» **THE TASK**
Omit the pictures, please, and give each record below again exactly.

» **SOURCE DATA**
________________________

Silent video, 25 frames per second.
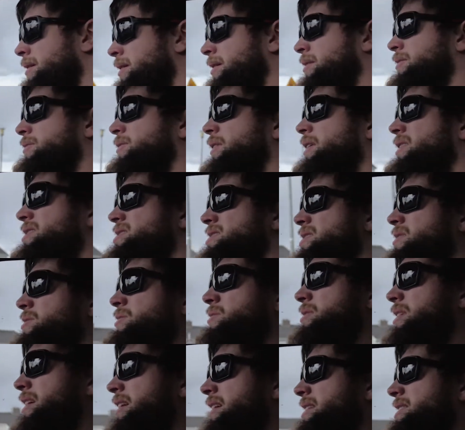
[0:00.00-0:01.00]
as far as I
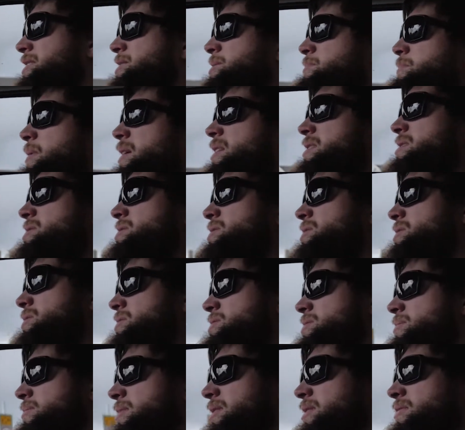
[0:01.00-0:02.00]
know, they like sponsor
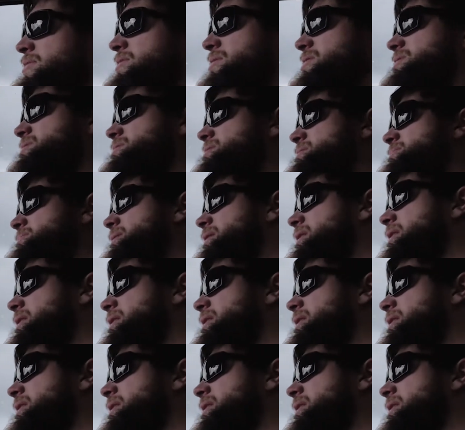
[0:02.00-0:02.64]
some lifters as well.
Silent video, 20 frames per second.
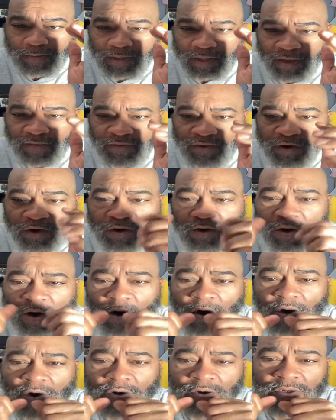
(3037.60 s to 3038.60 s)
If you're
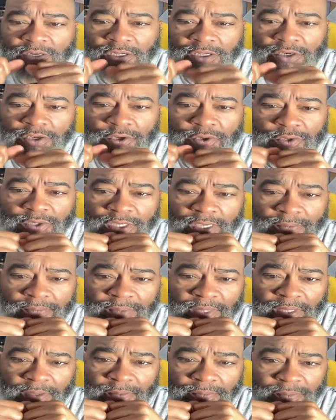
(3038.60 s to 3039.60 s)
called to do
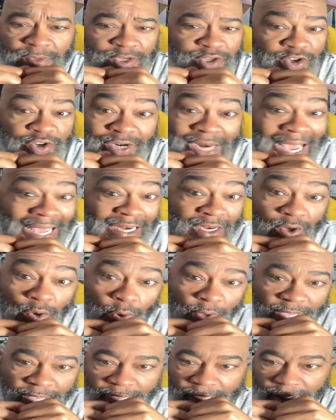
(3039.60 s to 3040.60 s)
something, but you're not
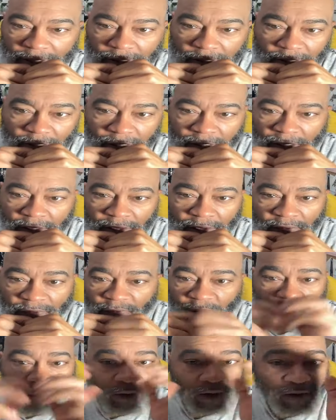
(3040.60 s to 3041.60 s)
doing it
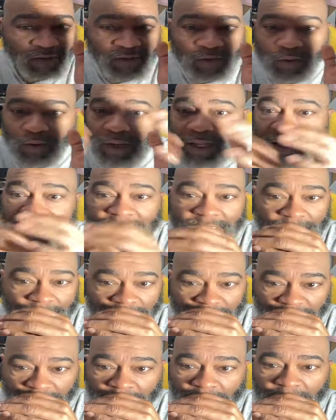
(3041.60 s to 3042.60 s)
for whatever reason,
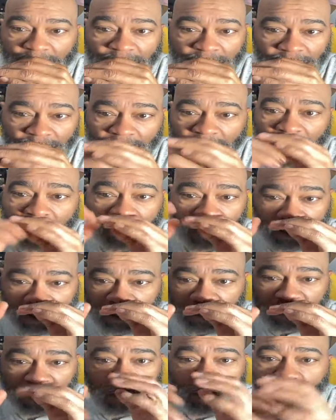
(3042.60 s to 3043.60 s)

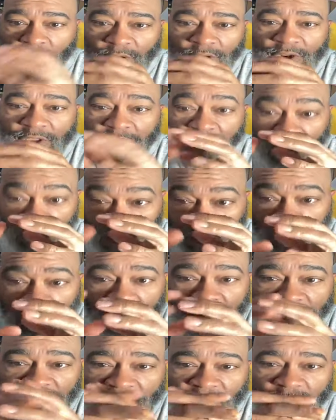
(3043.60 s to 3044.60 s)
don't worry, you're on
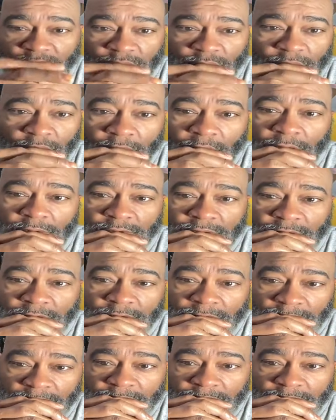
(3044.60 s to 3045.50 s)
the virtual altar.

________________________

» **SOLUTION TO THE EXERCISE**
Silent video, 25 frames per second.
[0:00.00-0:01.00]
as far as I
[0:01.00-0:02.00]
know, they like sponsor
[0:02.00-0:02.64]
some lifters as well.
Silent video, 20 frames per second.
(3037.60 s to 3038.60 s)
If you're
(3038.60 s to 3039.60 s)
called to do
(3039.60 s to 3040.60 s)
something, but you're not
(3040.60 s to 3041.60 s)
doing it
(3041.60 s to 3042.60 s)
for whatever reason,
(3042.60 s to 3043.60 s)

(3043.60 s to 3044.60 s)
don't worry, you're on
(3044.60 s to 3045.50 s)
the virtual altar.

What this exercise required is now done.